*** Data for this task Section Begins ***

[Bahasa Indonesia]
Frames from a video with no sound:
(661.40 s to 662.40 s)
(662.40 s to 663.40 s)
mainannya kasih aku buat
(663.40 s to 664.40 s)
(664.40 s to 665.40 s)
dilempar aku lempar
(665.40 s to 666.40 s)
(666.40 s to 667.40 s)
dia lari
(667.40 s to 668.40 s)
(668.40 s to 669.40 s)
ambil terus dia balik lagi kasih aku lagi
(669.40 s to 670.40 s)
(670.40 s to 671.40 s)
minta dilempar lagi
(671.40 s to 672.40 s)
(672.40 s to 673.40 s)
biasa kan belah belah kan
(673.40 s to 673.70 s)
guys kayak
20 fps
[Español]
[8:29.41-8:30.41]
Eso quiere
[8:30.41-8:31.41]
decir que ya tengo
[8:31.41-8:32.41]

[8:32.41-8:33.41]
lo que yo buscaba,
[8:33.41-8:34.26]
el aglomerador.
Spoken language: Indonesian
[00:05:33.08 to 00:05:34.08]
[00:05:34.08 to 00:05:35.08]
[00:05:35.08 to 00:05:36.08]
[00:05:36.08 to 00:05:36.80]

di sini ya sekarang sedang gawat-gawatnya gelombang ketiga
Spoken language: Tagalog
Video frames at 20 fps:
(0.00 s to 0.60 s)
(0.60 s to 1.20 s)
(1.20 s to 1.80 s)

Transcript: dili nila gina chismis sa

*** Data for this task Section Ends ***

■ What is required ■
Retype exactly the line with "[8:33.41-8:34.26]" and each line after it until the records end, and include no other line.

■ Output of the task ■
[8:33.41-8:34.26]
el aglomerador.
Spoken language: Indonesian
[00:05:33.08 to 00:05:34.08]
[00:05:34.08 to 00:05:35.08]
[00:05:35.08 to 00:05:36.08]
[00:05:36.08 to 00:05:36.80]

di sini ya sekarang sedang gawat-gawatnya gelombang ketiga
Spoken language: Tagalog
Video frames at 20 fps:
(0.00 s to 0.60 s)
(0.60 s to 1.20 s)
(1.20 s to 1.80 s)

Transcript: dili nila gina chismis sa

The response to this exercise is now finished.